Marmara için alarm! Naci Görür uyardı: Büyük deprem kapıda mı?
İstanbul’da Silivri açıklarında meydana gelen 6.2 büyüklüğündeki deprem, yer bilimci Prof. Dr. Naci Görür’ün dikkat çeken açıklamalarıyla gündeme oturdu. Görür, bu depremin Marmara’da beklenen büyük deprem olmadığını vurgularken, “Bu tür sarsıntılar fay hattındaki stresi artırıyor, kırılmayı tetikliyor,” dedi. Uzmanlara göre, İstanbul’un asıl hazırlıklı olması gereken sarsıntı henüz yaşanmadı.

Çarşamba günü İstanbul’da yaşanan 6.2’lik deprem sonrası gözler bir kez daha Marmara fay hattına çevrildi. Prof. Dr. Naci Görür, sarsıntının büyük Marmara depremiyle karıştırılmaması gerektiğini belirterek, “Asıl tehlike hâlâ önümüzde. Bu tür depremler, fay hattını kırılmaya biraz daha yaklaştırıyor,” açıklamasında bulundu. Görür’e göre, bu tehdide karşı önlem alınması gerekiyor.

DEPREMİN ÖNCESİNE HAZIRLANMAK: UZMANLARDAN HAYATİ UYARILAR
Türkiye'nin deprem gerçeğiyle yüzleşmesi artık bir zorunluluk değil, hayati bir sorumluluk haline geldi. Son günlerde yaşanan sarsıntıların ardından uzmanlar bir kez daha uyarıyor: Deprem, olduktan sonra konuşulacak bir konu değil. Asıl mücadele, deprem olmadan önce başlar.
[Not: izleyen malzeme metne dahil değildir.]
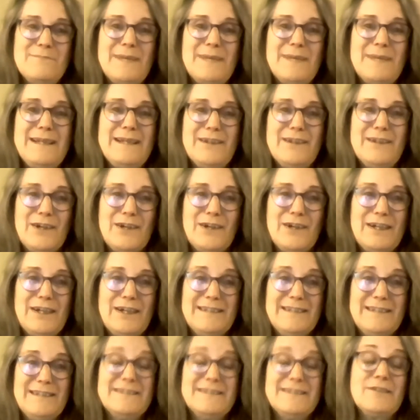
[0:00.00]
my
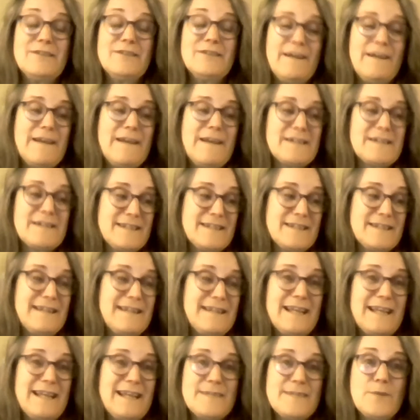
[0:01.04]
God. Okay, that's
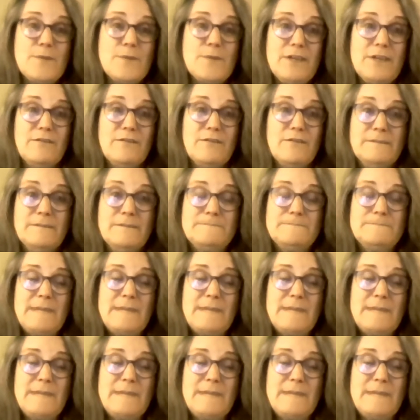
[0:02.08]
that's pretty cool.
GÖRÜR: "KENTİ DEPREME HAZIRLAMAK GEREK"
Deprem bilimci Prof. Dr. Naci Görür, depremlerin ardından gündeme gelen tartışmalara karşı net konuştu: “Deprem olduğu zaman değil, olmadığı zaman konuşulmalı.” Görür’e göre kentsel dönüşüm sadece bina yapmakla sınırlı kalmamalı, asıl amaç deprem dirençli şehirler oluşturmak olmalı. Bu da yalnızca hükümetin değil, belediyelerin ve halkın da sorumluluk almasıyla mümkün olabilir.
Halkın bu süreçteki en büyük rolü ise gözetim ve denetim yapmak. Yani sadece yetkililerden beklemek yerine, bireylerin de bilinçli şekilde süreci takip etmesi, gereken önlemlerin alındığından emin olması gerekiyor.
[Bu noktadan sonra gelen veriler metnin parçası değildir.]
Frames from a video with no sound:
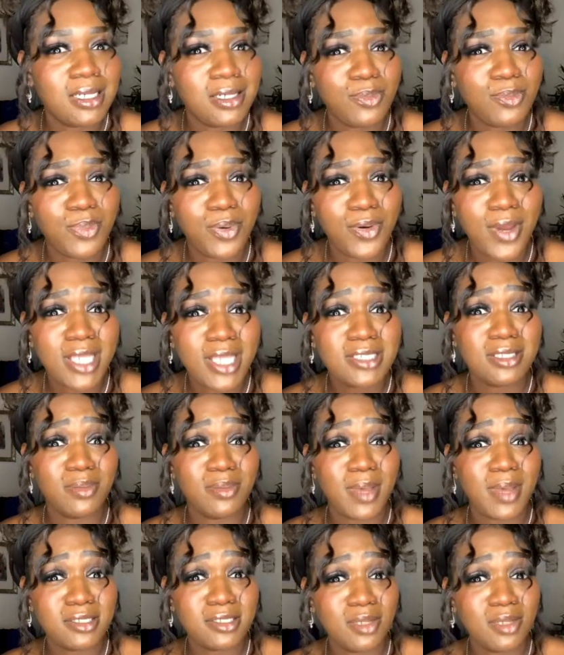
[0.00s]
depressed
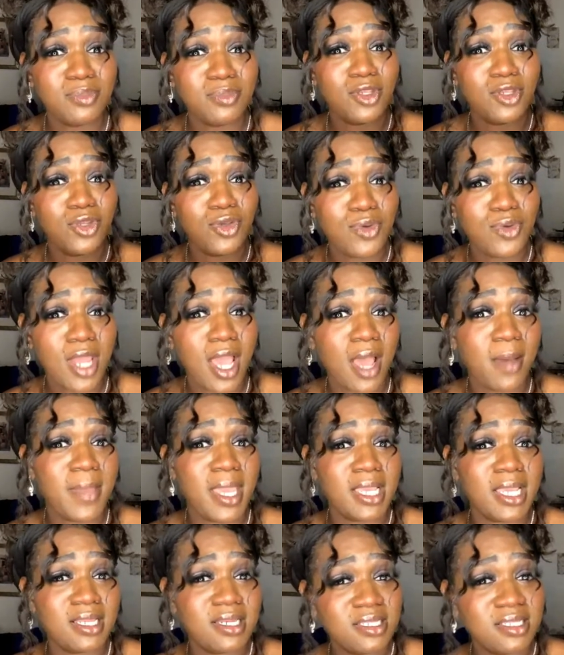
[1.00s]
about something you're not
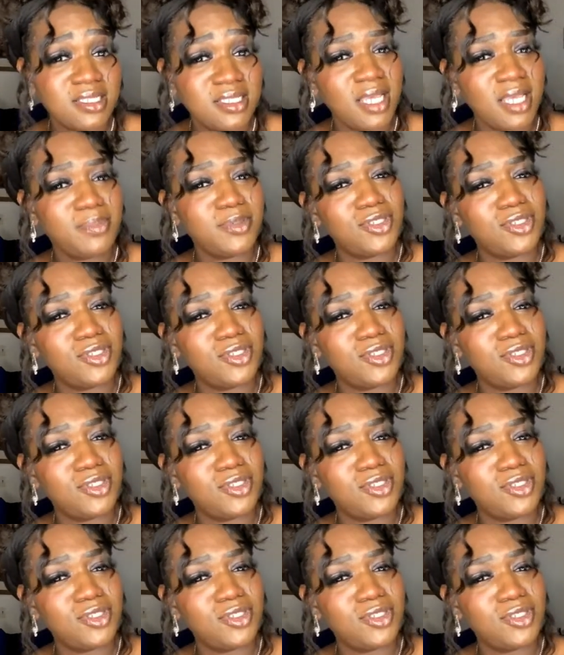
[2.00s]
making the steps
ŞENGÖR: "ARTÇILAR DOĞAL AMA İZLEMEK GEREK"
Jeolog Prof. Dr. Celal Şengör, 6,2 büyüklüğündeki bir depremin ardından gelen artçıların normal olduğunu belirtiyor. Ancak asıl endişe veren durum, bu depremleri takip edebilecek daha büyük sarsıntılar.
Şengör'ün vurguladığı kritik nokta ise belirsizlik: “Bu bir öncü depremse, 10 yıl sonra mı olacak büyük deprem, yoksa 10 dakika sonra mı, bunu bilemeyiz.” Bu durum, toplumun sürekli hazır ve bilinçli olması gerektiğini gösteriyor.

KADIOĞLU: “FAYLARLA OYALANMAK YERİNE HAZIRLIĞA ODAKLANILMALI”
Afet yönetimi uzmanı Prof. Dr. Mikdat Kadıoğlu ise farklı bir açıdan uyarıyor: Türkiye’de halen “fay nereden geçiyor?” sorusuna odaklanmanın zaman kaybı olduğunu düşünüyor. Ona göre asıl yapılması gereken şey, afetle afet yönetimini ayırmak.
Kadıoğlu’nun ifadesiyle, Türkiye'nin en büyük problemi teknik tartışmalarda boğulmak. Gerçek çözüm ise halkın, kurumların ve yöneticilerin birlikte afet yönetimi ve risk azaltma konularına ağırlık vermesiyle mümkün.

BÜYÜK DEPREM KAPIDA MI?
Uzmanların ortak görüşü net: İstanbul ve çevresi, büyük bir depreme her geçen gün biraz daha yaklaşıyor. Herkesin merak ettiği soruya net bir yanıt yok: Bu deprem ne zaman olacak? Ama bilim insanlarına göre bu sorunun cevabından daha önemlisi şu: Biz hazır mıyız?
Hazırlıklı olmak, sadece bir çanta hazırlamakla sınırlı değil; şehir planlamasından bireysel farkındalığa kadar uzanan geniş bir süreci kapsıyor. Uzmanların da belirttiği gibi, artık konuşmak değil, harekete geçmek zamanı.